Although, I think we can know or see how photons behave, unless you mean we can’t imagine the perspective of a photon, for instance in Einstein’s thought experiment of moving at the speed of light on a photon/light wave, so as to experience time dilation and the act seeming instant. We know some stuff about photons from Einstein’s photoelectric effect. True, we can only see because of light. Our ancestor fish that had three eyes, used the third one to see the surface of water, which also helped seeing any predator birds that might eat them. When they moved to land, the third eye wasn’t as necessary, so it receded into the head and became a (“the pineal”) gland, “regulating body temperature”. So, it is interesting that we must use light from the sun, a star, to see. Life will never develop on planets around blue stars because they emit mostly UV radiation, which causes cancer and will kill any microbes or “life” (as we do or don’t know it) attempting to develop and evolve. It goes into our eyeballs, through optic tracts into the visual projection area and, by all means, the superior colliculus as well.

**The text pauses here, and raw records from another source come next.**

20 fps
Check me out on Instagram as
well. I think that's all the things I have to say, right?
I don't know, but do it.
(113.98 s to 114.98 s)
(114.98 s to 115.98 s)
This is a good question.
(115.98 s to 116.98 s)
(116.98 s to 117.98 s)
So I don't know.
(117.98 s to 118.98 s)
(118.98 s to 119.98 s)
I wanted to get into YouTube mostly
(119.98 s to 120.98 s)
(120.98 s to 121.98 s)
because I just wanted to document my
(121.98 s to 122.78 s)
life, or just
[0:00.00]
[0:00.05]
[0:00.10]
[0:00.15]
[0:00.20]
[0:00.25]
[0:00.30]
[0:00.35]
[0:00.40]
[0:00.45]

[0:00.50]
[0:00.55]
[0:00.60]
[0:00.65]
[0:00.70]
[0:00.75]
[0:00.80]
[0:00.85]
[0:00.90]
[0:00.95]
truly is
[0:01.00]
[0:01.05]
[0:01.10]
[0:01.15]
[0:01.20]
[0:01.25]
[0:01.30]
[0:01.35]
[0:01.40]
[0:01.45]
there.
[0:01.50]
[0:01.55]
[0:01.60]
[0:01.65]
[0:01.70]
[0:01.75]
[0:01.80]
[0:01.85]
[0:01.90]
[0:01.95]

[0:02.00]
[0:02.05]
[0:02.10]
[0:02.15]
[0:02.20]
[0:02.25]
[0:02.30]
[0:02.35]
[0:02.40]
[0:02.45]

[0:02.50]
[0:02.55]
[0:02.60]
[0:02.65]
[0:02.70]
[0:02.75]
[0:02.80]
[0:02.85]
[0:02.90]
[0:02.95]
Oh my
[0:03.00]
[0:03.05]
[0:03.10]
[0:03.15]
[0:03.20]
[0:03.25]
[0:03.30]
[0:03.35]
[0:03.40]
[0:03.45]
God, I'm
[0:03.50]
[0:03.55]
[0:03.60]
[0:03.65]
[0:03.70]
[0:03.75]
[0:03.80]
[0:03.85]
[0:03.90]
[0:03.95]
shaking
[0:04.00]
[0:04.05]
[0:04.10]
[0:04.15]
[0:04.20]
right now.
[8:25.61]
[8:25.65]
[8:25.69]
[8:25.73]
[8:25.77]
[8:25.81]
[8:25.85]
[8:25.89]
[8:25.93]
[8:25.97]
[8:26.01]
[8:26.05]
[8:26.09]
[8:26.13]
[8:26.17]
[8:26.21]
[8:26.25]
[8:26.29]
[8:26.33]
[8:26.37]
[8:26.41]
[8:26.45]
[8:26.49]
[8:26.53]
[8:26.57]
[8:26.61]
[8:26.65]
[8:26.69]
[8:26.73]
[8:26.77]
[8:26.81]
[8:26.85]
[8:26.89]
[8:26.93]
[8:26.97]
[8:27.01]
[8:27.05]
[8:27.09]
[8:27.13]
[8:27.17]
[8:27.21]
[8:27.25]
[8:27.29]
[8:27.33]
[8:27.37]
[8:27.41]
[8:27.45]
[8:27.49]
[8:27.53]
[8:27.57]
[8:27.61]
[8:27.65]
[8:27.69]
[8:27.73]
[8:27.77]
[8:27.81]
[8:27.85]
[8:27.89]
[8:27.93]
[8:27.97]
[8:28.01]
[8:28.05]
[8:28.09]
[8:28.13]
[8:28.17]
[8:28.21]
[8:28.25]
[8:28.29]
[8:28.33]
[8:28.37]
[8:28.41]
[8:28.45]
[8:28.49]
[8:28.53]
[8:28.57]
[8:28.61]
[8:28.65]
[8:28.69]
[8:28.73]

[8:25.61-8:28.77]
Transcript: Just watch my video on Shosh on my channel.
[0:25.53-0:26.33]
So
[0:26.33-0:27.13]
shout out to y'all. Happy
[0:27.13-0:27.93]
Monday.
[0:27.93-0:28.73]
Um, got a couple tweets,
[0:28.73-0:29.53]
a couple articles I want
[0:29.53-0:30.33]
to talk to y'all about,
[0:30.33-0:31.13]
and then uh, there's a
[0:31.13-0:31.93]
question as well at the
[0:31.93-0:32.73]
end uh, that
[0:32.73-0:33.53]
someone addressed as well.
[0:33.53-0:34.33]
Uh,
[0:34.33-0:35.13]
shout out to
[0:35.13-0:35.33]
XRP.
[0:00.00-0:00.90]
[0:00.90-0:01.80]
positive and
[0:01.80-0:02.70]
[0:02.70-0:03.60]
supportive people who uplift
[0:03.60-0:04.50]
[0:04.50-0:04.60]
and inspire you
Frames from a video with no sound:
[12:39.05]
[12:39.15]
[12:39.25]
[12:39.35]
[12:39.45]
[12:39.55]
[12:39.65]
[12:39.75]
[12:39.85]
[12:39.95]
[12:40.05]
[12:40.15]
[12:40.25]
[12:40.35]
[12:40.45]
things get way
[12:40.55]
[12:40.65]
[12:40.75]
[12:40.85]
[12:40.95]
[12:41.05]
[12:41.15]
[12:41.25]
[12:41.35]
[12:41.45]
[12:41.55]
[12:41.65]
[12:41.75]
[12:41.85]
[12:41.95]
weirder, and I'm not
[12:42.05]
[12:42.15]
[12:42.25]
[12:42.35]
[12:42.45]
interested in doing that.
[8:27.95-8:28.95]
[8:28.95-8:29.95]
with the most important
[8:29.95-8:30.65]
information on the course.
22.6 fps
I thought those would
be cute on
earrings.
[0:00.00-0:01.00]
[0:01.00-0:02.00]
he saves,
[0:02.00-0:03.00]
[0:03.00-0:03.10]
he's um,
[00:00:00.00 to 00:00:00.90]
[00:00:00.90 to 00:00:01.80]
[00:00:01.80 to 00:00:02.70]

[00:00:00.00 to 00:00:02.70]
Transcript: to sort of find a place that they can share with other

EM radiation is another word for light, or vice versa. I think ultimately that synthetic propositions are, in a big picture sense, analytical propositions. It ultimately then has nothing really to do with metaphysical truths. A synthetic, a priori statement is really just an analytical one.
So everything isn’t “one”? I would only say that tongue in cheek wise, as a hippie/“New Age” idea to try and be vaguely funny, and if people thought I was serious, they didn’t get the joke. I don’t think everything is one or that everyone is equal, then. That “equal opportunity” stuff is just barbarism. I think we’re just approaching Wittgenstein and the picture theory of language, where words induce an image in someone’s head. Choosing your words is important, then, so as to manipulate the idea you want to communicate in another person’s mind. Unfortunately, people don’t listen, or care, and they just think about what they’ll think about anyway, for lack of trust and heavy skepticism, wherein not everyone has any business being that skeptical to begin with. It’s a trend. The only thing people are doing with their life is consuming, they aren’t thinking, just trying to look at as many things as possible before they die, I guess.
If you’re INTP try to imagine what it’s like being another type (not ISFJ, though). Take ESFP for instance. They. Do not. Think. They just look at stuff then get ideas. They don’t think. It’s easy to see how people make mistakes, though - I guess.